**Task brief:**
Carry over every entry exactly as written, though not the pictures it contains.

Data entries
* * * * *

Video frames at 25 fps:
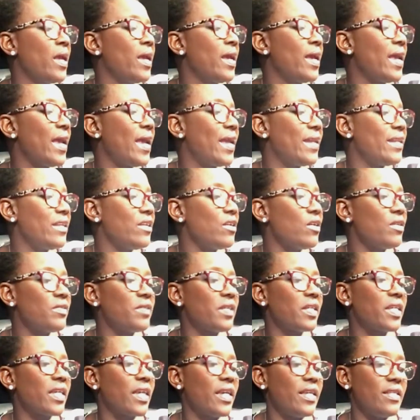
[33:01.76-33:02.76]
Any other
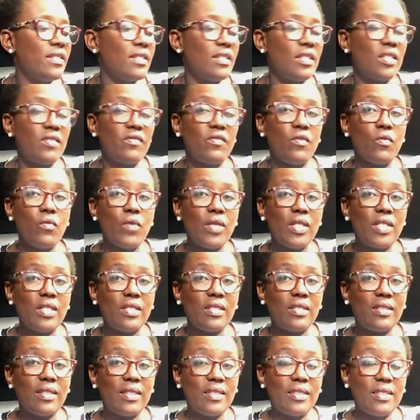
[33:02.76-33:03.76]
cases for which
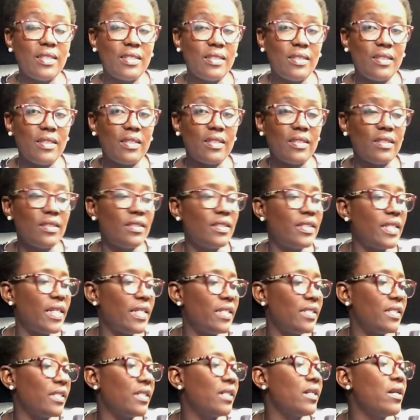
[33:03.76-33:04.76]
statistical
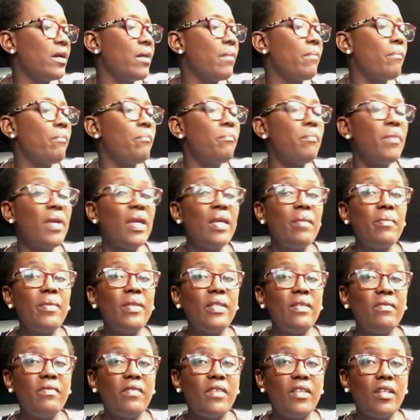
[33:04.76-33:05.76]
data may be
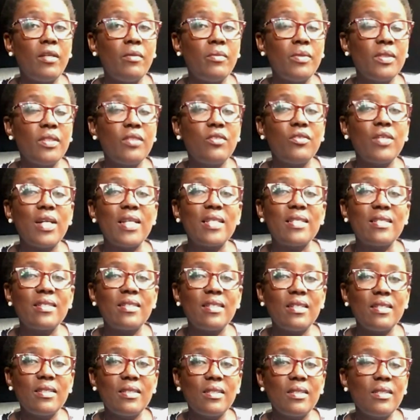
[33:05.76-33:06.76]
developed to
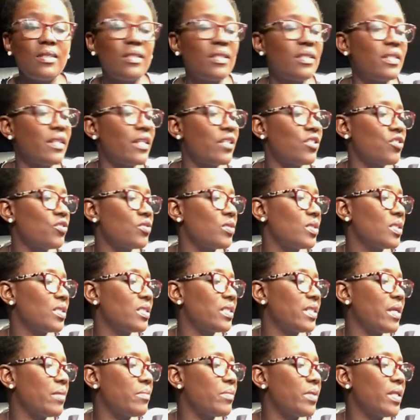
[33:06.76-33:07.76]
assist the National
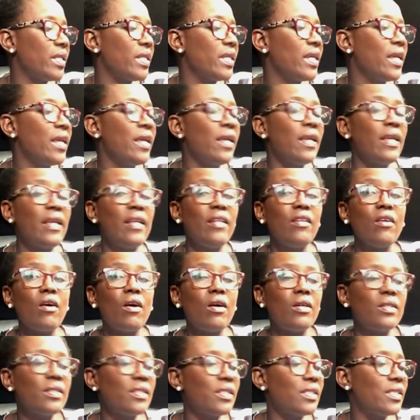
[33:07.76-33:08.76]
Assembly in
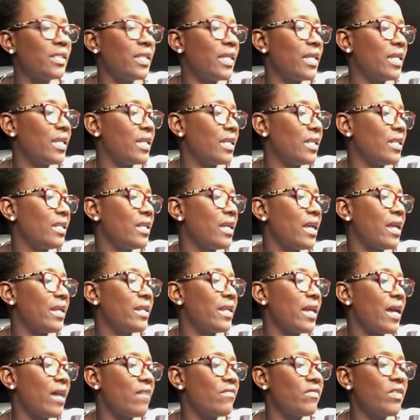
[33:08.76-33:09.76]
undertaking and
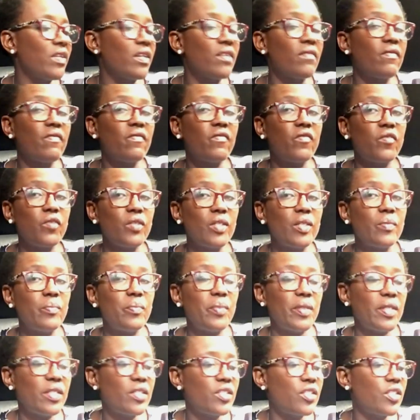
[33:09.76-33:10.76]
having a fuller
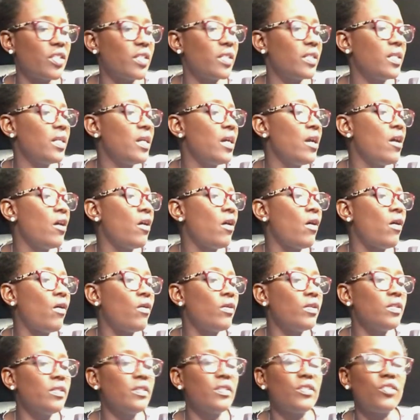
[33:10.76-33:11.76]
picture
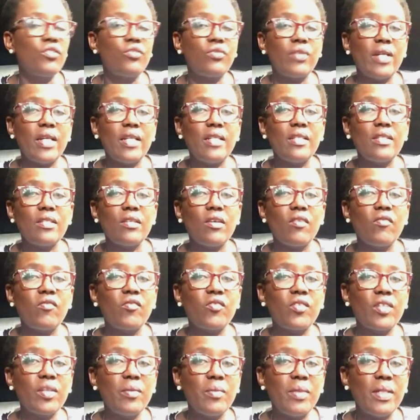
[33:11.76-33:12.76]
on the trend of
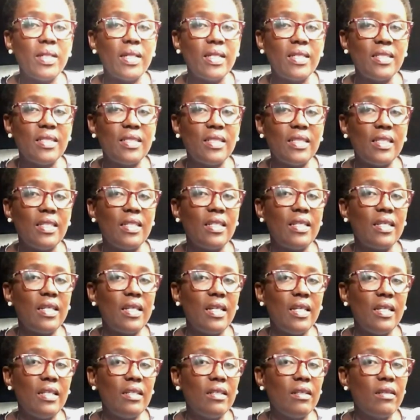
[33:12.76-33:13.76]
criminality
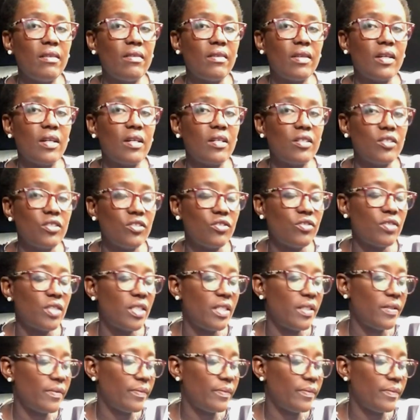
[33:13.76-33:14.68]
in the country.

* * * * *

**Solution to the problem:**
Video frames at 25 fps:
[33:01.76-33:02.76]
Any other
[33:02.76-33:03.76]
cases for which
[33:03.76-33:04.76]
statistical
[33:04.76-33:05.76]
data may be
[33:05.76-33:06.76]
developed to
[33:06.76-33:07.76]
assist the National
[33:07.76-33:08.76]
Assembly in
[33:08.76-33:09.76]
undertaking and
[33:09.76-33:10.76]
having a fuller
[33:10.76-33:11.76]
picture
[33:11.76-33:12.76]
on the trend of
[33:12.76-33:13.76]
criminality
[33:13.76-33:14.68]
in the country.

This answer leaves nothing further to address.